Data for analysis Start Marker

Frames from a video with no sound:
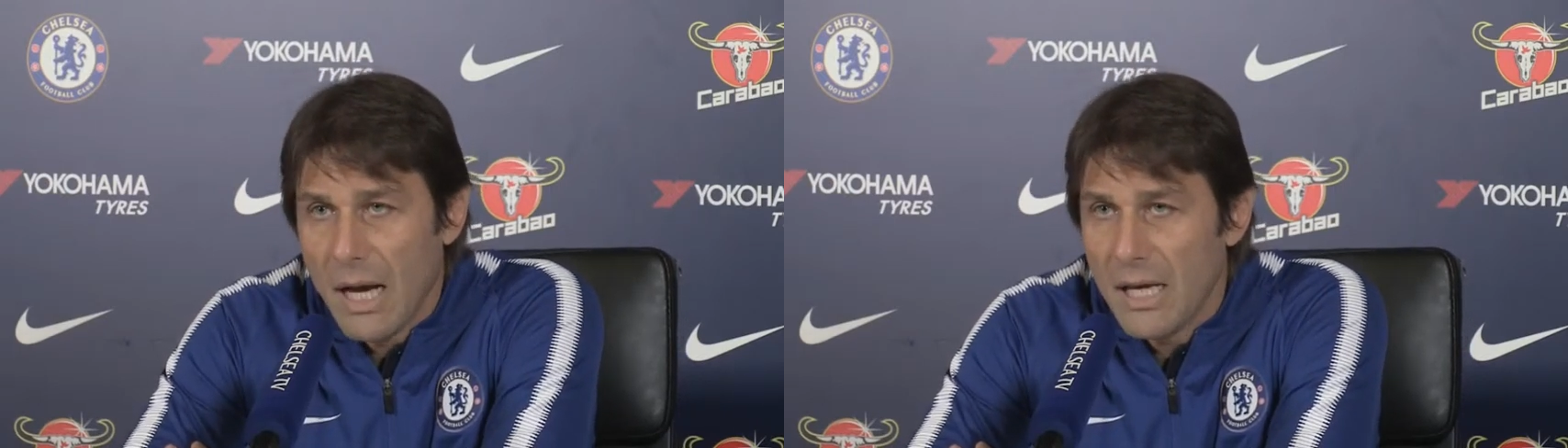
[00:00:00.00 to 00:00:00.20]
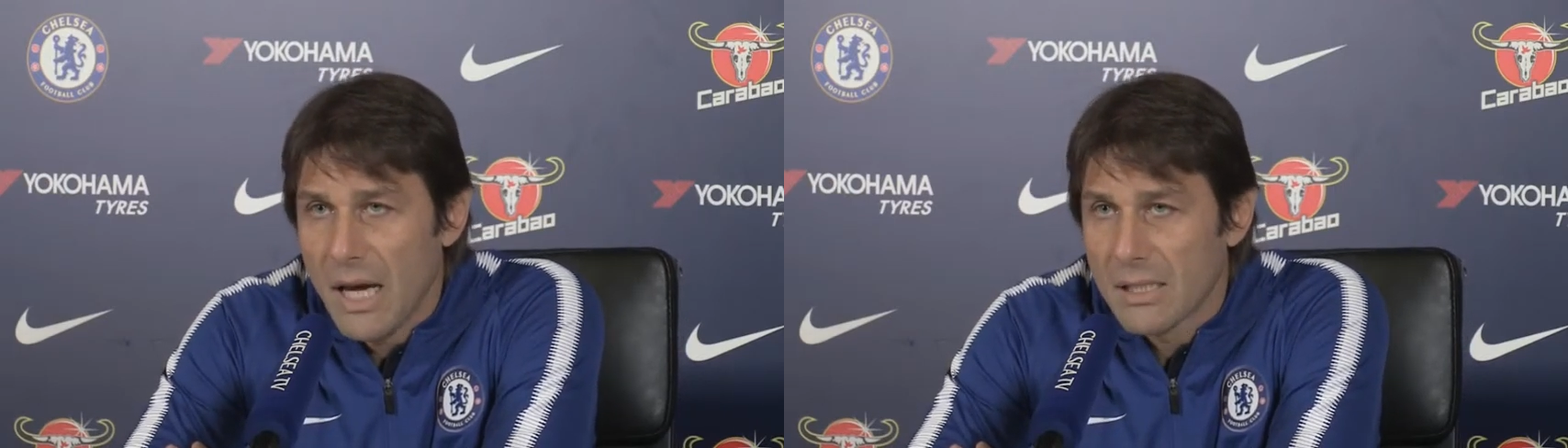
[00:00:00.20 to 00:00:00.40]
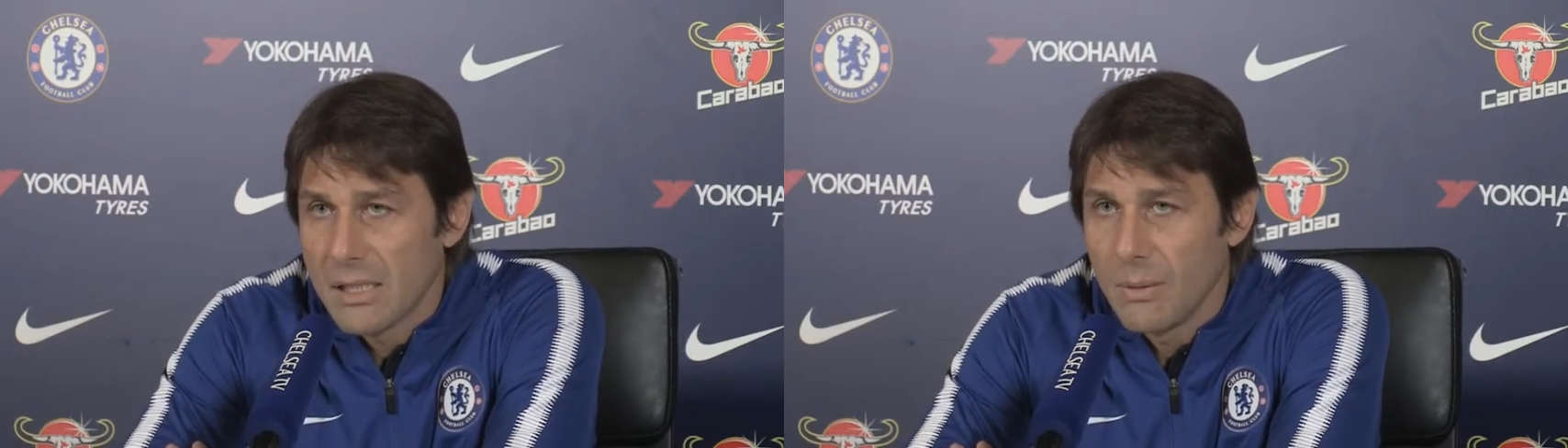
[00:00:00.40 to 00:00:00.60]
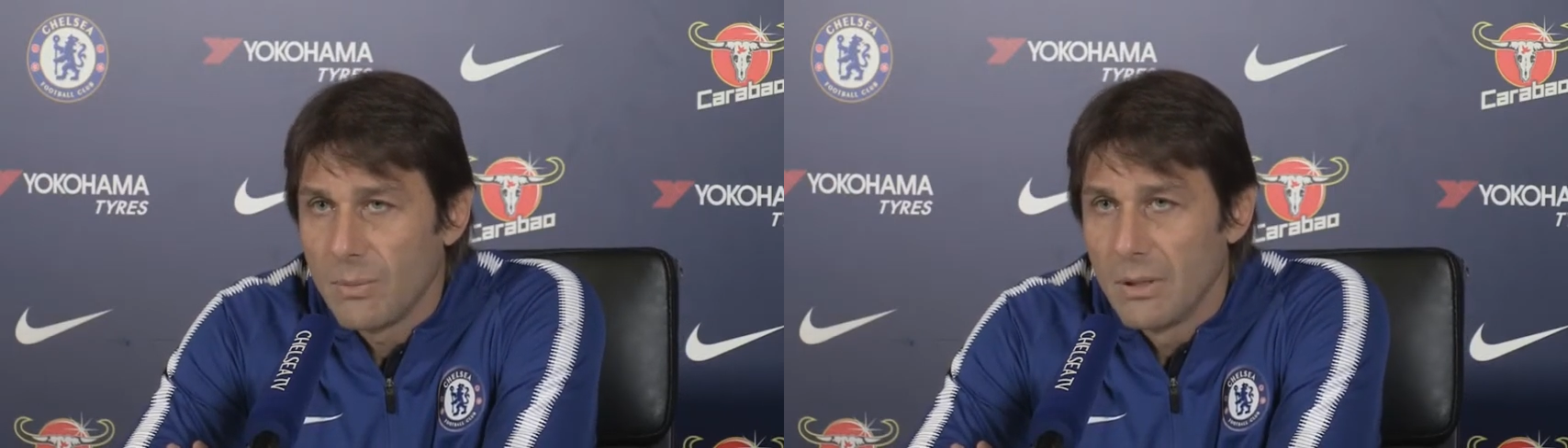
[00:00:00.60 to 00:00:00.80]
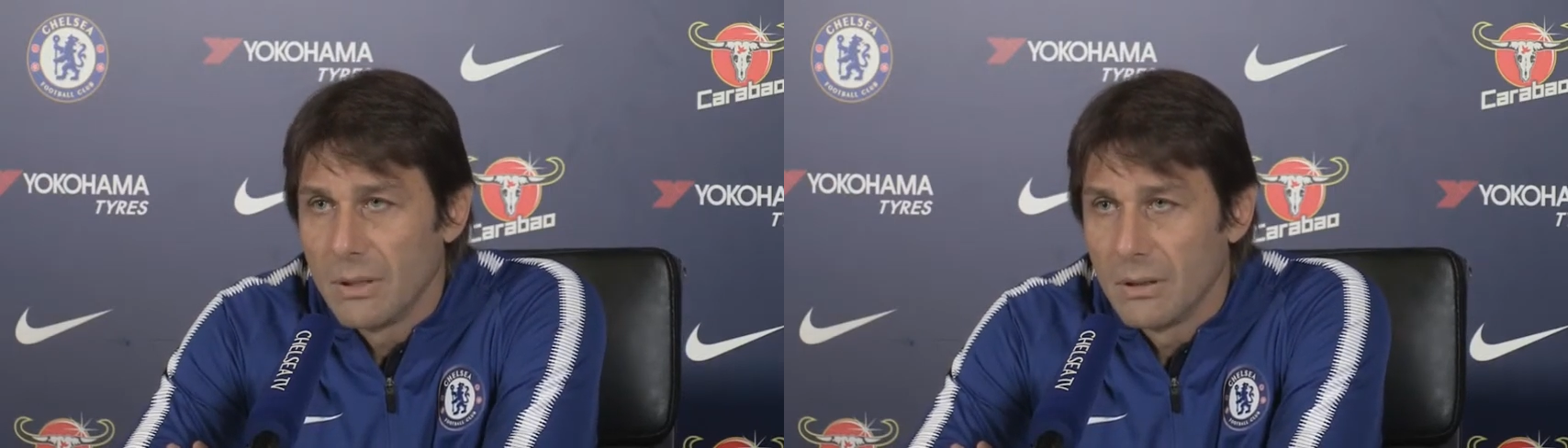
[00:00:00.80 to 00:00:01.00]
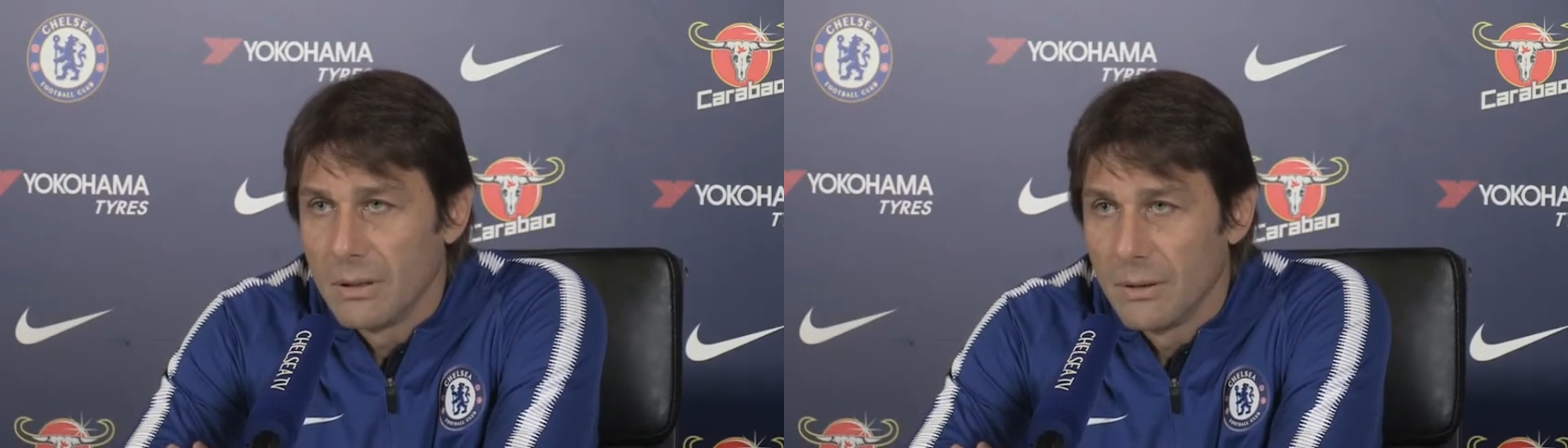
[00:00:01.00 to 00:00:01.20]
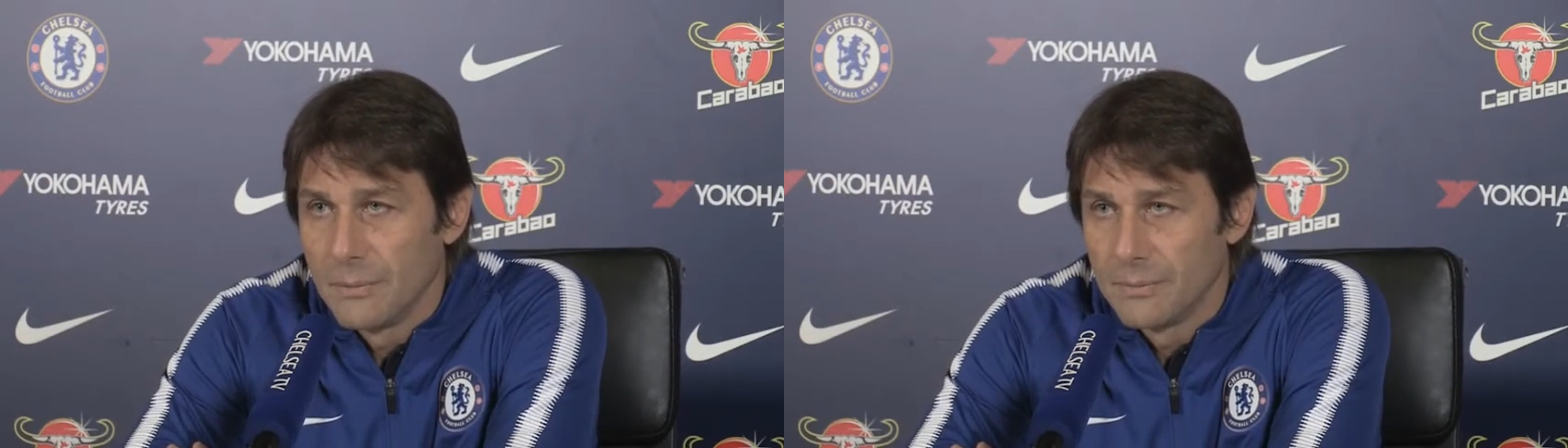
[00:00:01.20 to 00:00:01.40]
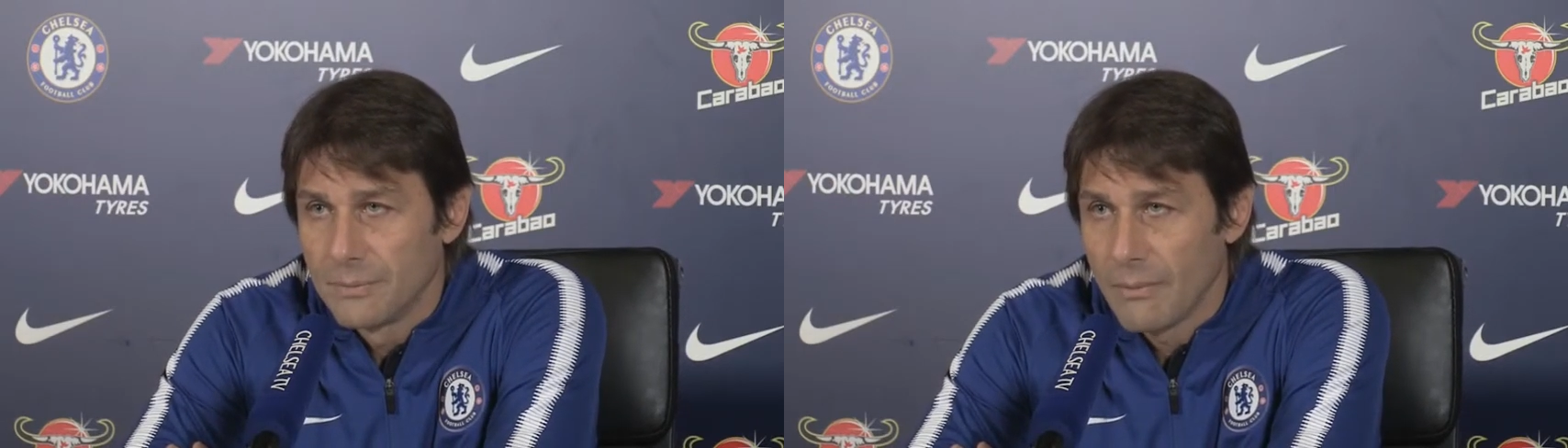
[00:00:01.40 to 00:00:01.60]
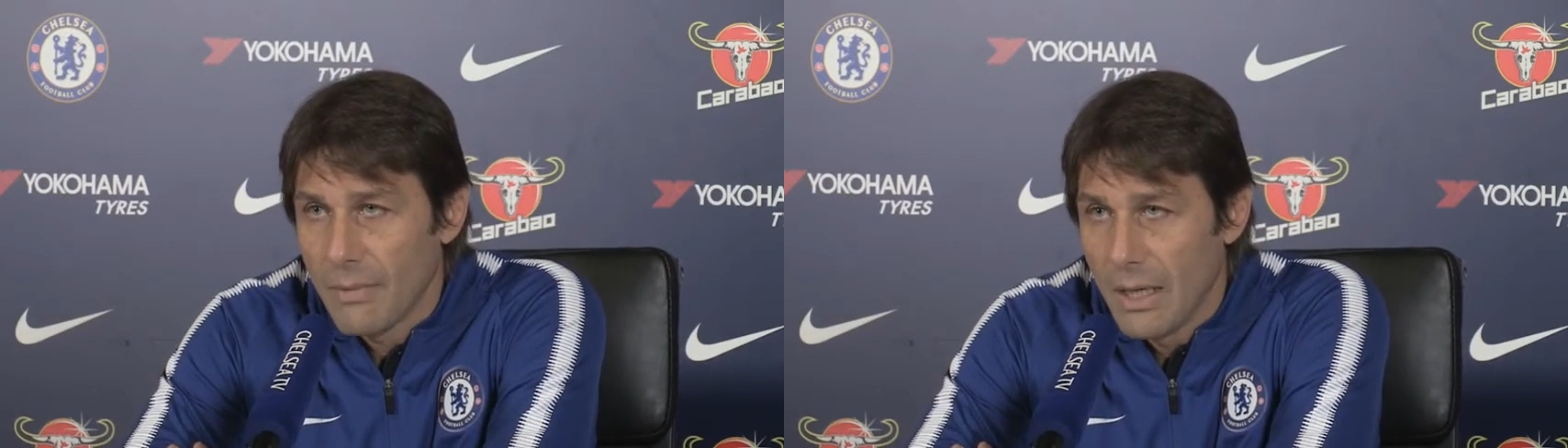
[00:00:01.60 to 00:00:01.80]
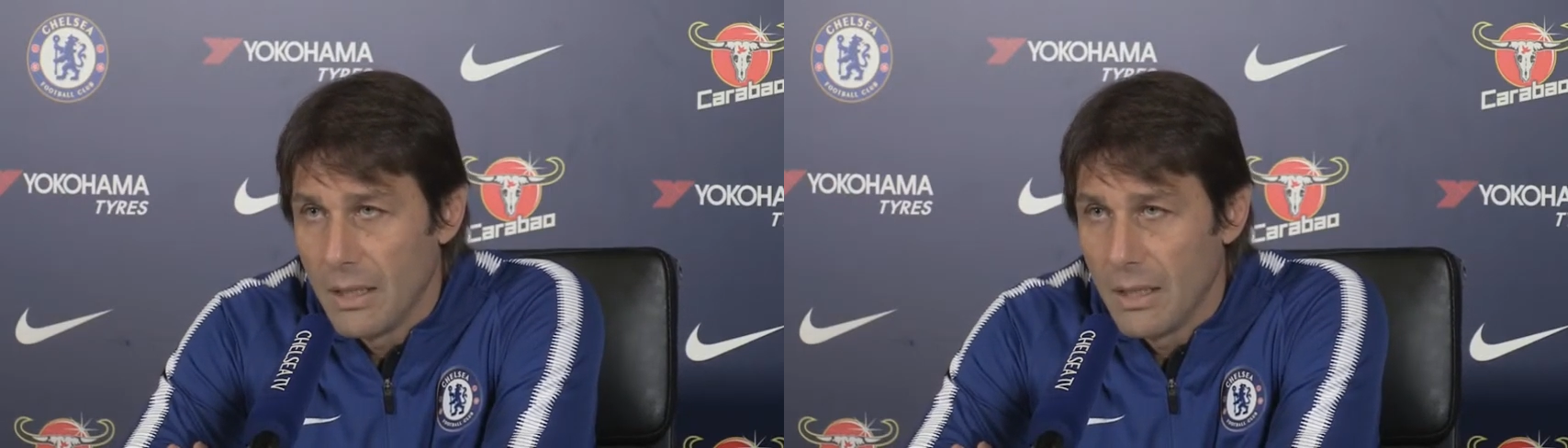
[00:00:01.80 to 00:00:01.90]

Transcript: I accept um,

Data for analysis End Marker

**Exercise details**
Reproduce the entries above exactly, without images.

**Response**
Frames from a video with no sound:
[00:00:00.00 to 00:00:00.20]
[00:00:00.20 to 00:00:00.40]
[00:00:00.40 to 00:00:00.60]
[00:00:00.60 to 00:00:00.80]
[00:00:00.80 to 00:00:01.00]
[00:00:01.00 to 00:00:01.20]
[00:00:01.20 to 00:00:01.40]
[00:00:01.40 to 00:00:01.60]
[00:00:01.60 to 00:00:01.80]
[00:00:01.80 to 00:00:01.90]

Transcript: I accept um,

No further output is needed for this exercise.